Yıl boyu, Tekel açabilecek kadar alkol tüketen adamın ramazan gelince dinciliği tutar. Yahu bu alkol ramazanda çok günah da ramazan dışında az mı günah? Ben mi yanlış biliyorum her zaman haram diye? Ramazan ayında alkol almayan ve oruç tutan dini bütün insanlarımız akşam çökünce çatır çutur zina yaparlar ama...
Sahura kalk ya da kalkma, sahurdan iftara kadar bir şey yemeyecek ve içmeyeceksin. Güneşin batışıyla birlikte top atılacak, akşam ezanı okunacak ve iftar saati gelmiş olacak. Sofrana oturup bütün gün aç bıraktığın bünyeni doyurmaya çalışacaksın. Peki sen, gerçekten oruç tuttuğundan emin misin? Neden mi bu muhalefet? Şöyle açıklayayım; nedir oruç tutmanın amacı? Hedefsiz ve amaçsız bir şey olmadığını inançlı olan da olmayan da bilir. Hedef mideyi bütün gün aç bırakmak değil ama di mi? Amaç nefis terbiye etmek. Amaç açın halinden anlamak. 
Peki sabah ballı, pekmezli, tereyağlı, nutellalı, salamlı, sucuklu, envai çeşit peynirli bir sofradan kalkıp akşam kebapçıya gitmek hangisi oluyor? Nefis terbiyesi mi? Açın halinden anlamak mı?

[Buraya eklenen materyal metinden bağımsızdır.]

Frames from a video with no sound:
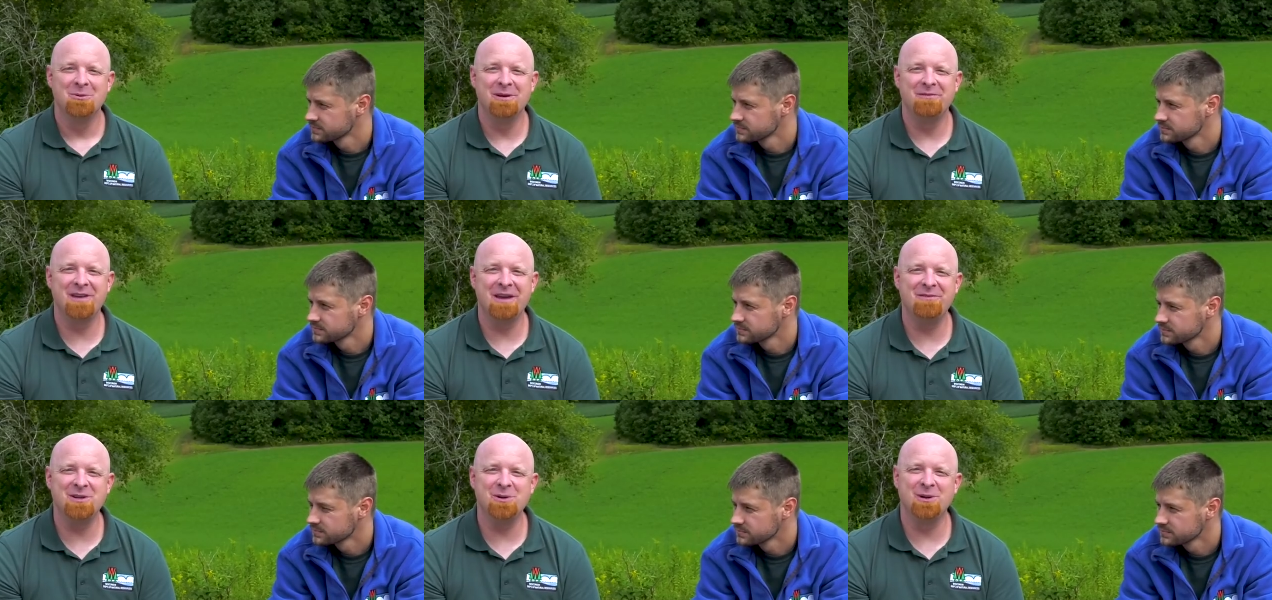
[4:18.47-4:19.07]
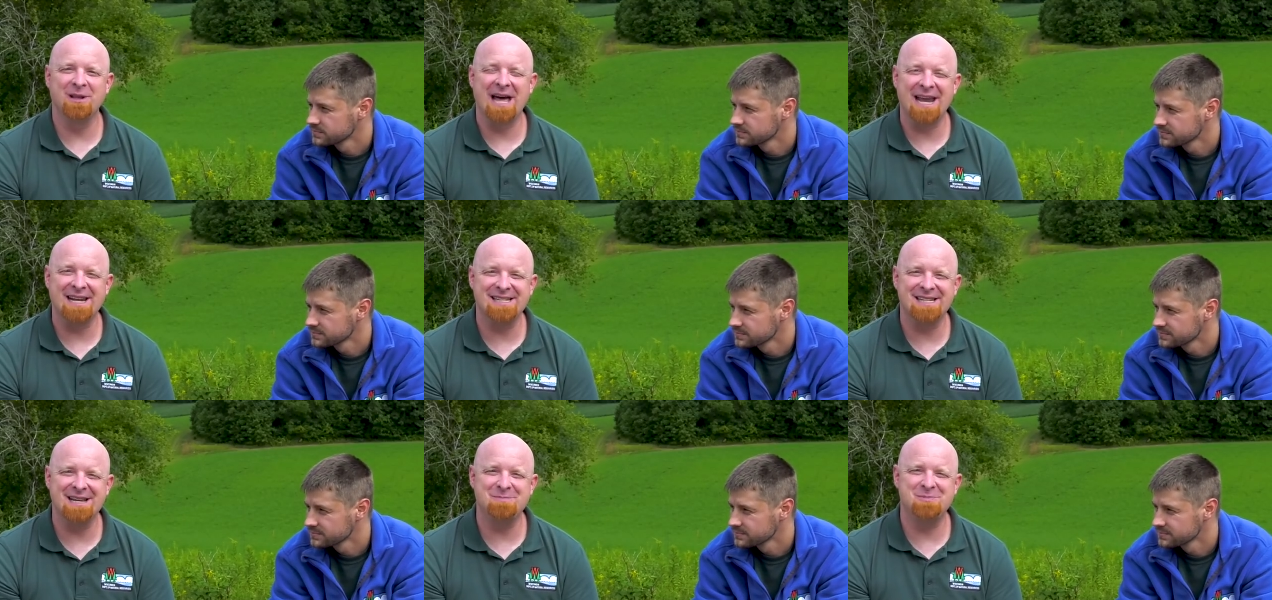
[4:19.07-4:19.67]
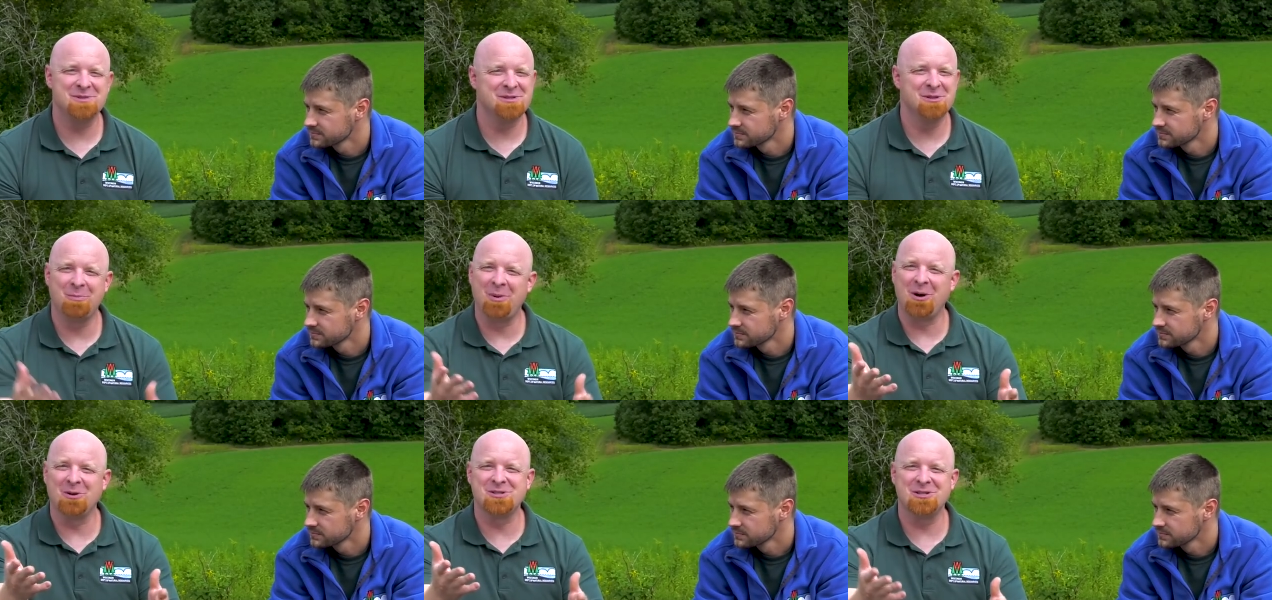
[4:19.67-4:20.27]
Speaker 1: We've given you a lot of tips.
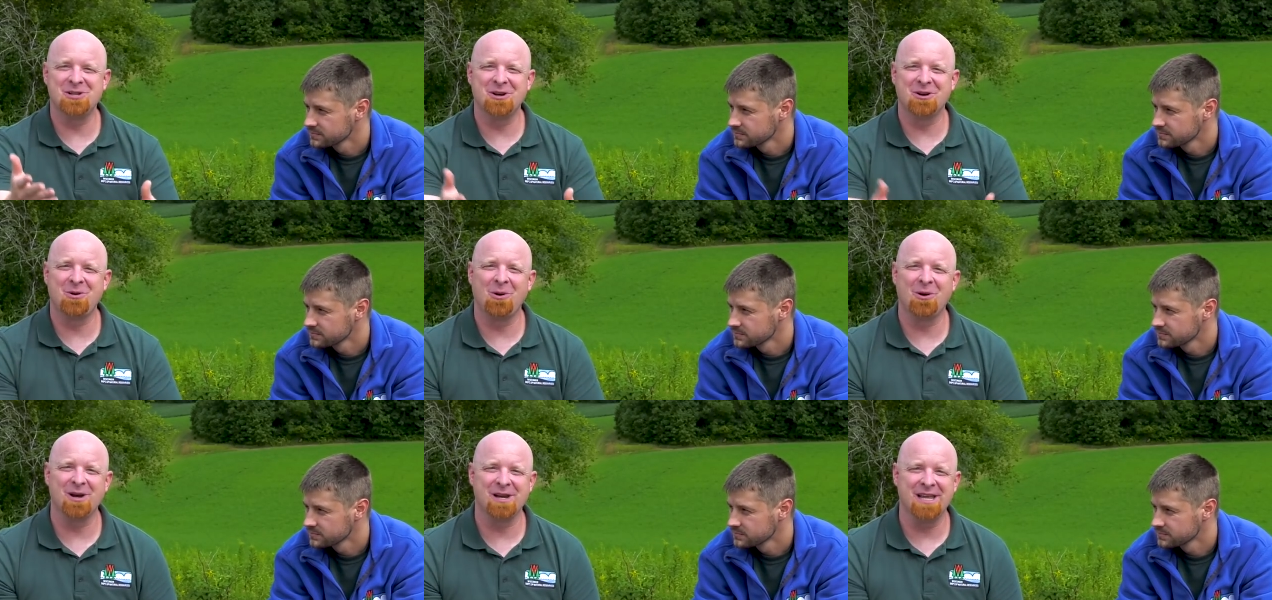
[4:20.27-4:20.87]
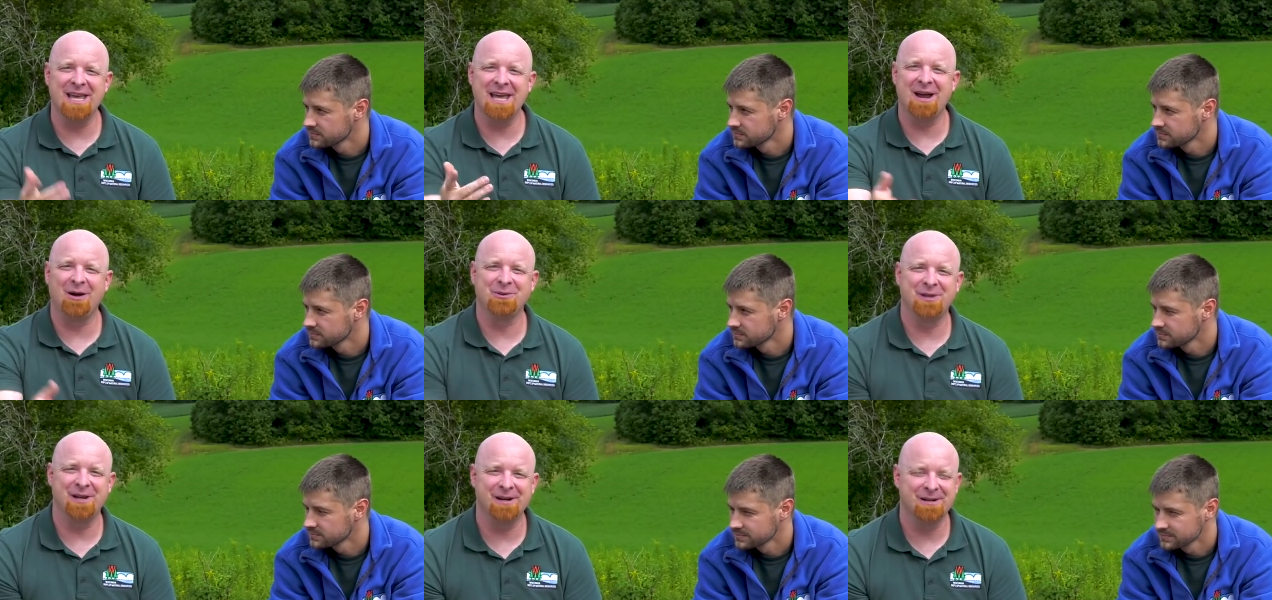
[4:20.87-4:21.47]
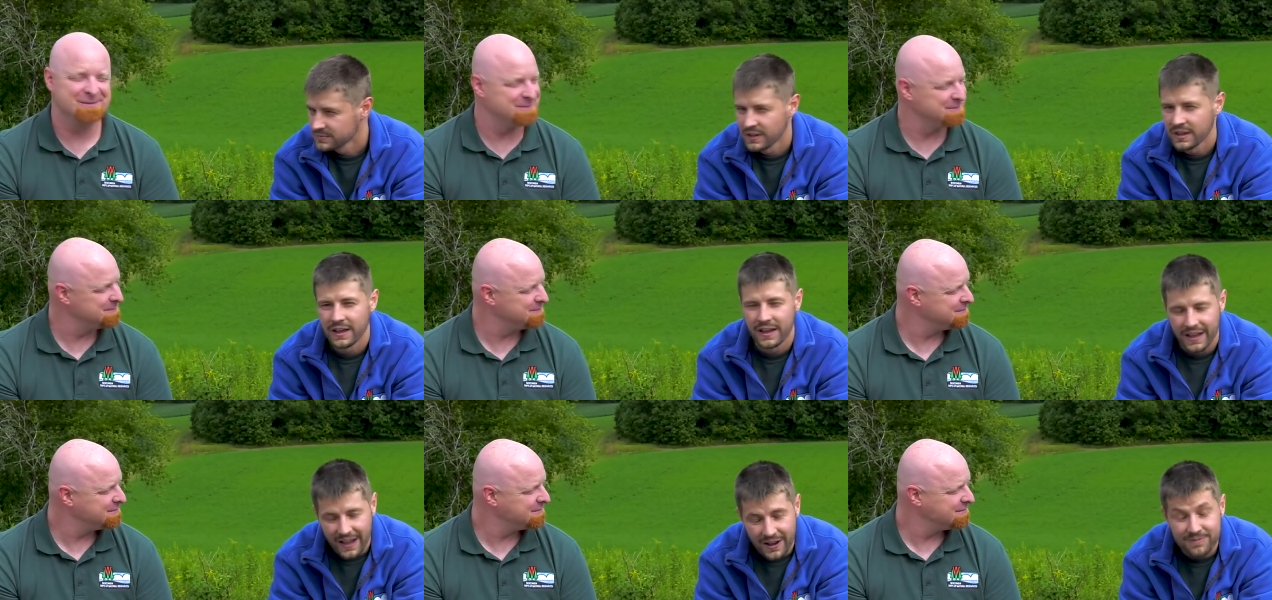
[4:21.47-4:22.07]
The ball's in your court. Get out there.
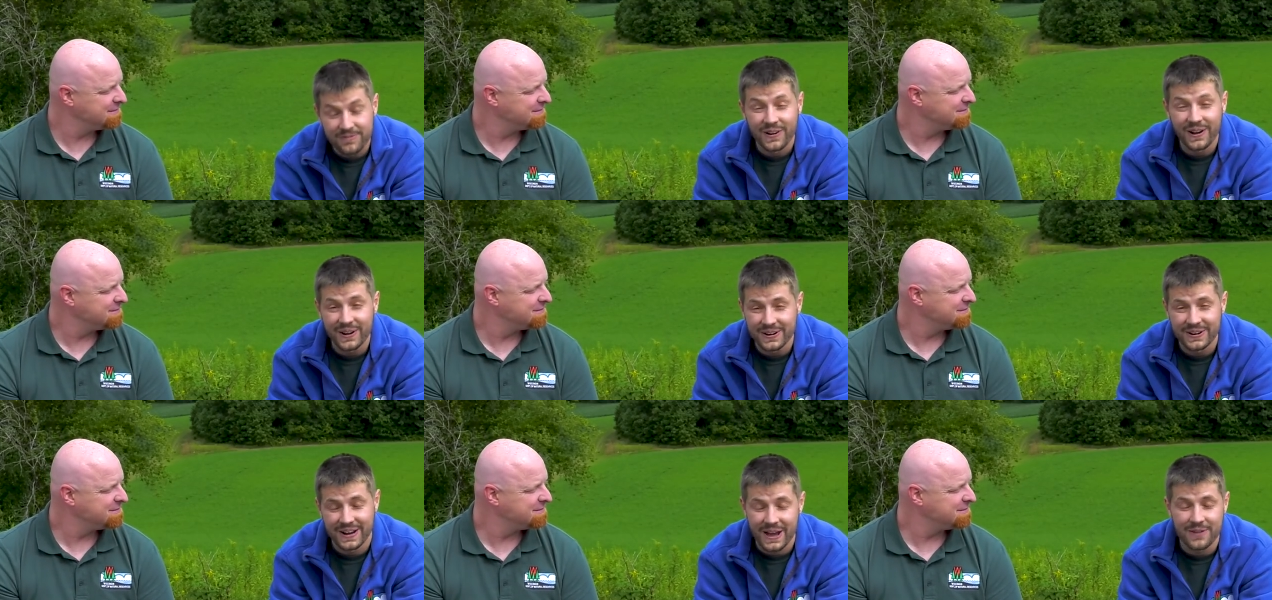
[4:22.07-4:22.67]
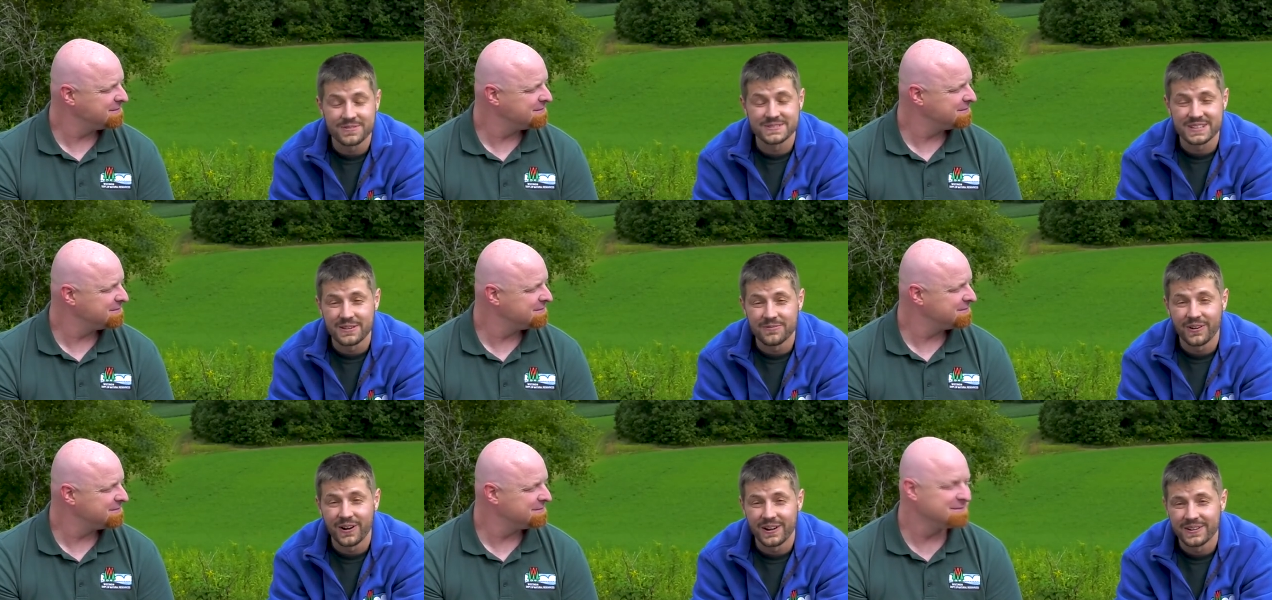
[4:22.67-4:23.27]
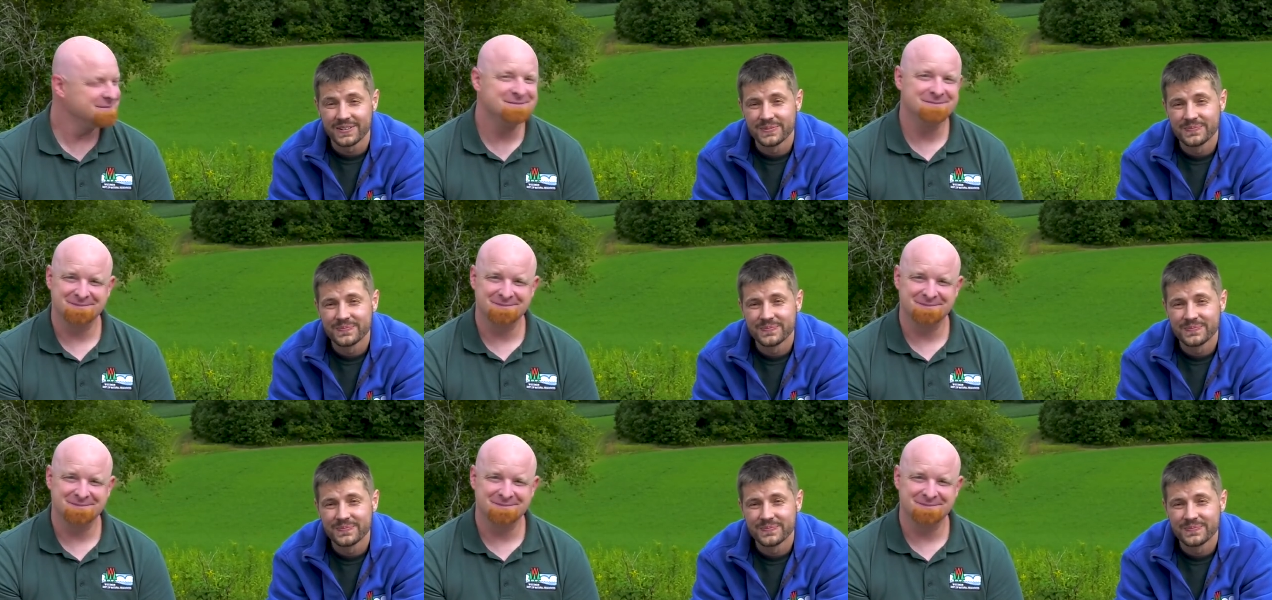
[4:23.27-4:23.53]
Have fun and have a safe hunt.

Ben hiç az çeşit sunan ve bununla övünen bir "ramazan menüsü" görmedim. Bütün restorantlar, lokantalar ramazan menülerinin zenginleiklerini sokarlar milletin gözüne ve bu da prim yapar. En zengin sofralar daima ramazan aylarında kurulur. Yıl boyu teş çeşit yemekle ailelerini doyurmaya çalışan kadınlar ramazan ayı geldiğinde bol çeşitli bir sofrayla ailesini ve kendisini ödüllendirir. Belki de amaç btün gün aç kalan midelerini ödüllendirmektir. Midelerini gerçekten ödüllendiriyorlar mı yoksa aksine yoruyorlar mı bunu düşünmezler bile. İftardan sonra bir başlarlar yemeye, sahura kadar durmaz gırtlakları. Ye babam ye! Tatlılar, meyveler, çerezler, patlamış mısırlar yatana kadar ardı arkası kesilmeyen ödülleri olur gün boyu aç kalmış olan midelerin. Pardon ama, sabah tıka basa doyup, akşam da envai çeşit gıdalarla doldurulan sofraya oturan insan karşıma geçip de "Ben oruç tutuyorum" demesin. "Ben gün boyu aç kalıyorum, sonra da ne bulursam yiyorum." desin. Akşam olduğunda yemek konusunda sıkıntı çekmeden doyacağını bile bile herkes yarım gün aç kalır.Ne var ki bunda? Biri sabah iki zeytinle ve bir dilim ekmekle sahur yapıp, akşama da bir kase çorbayla iftar yapsın bir ay boyunca, sonra çıksın karşıma "Ben oruç tuttum" desin. 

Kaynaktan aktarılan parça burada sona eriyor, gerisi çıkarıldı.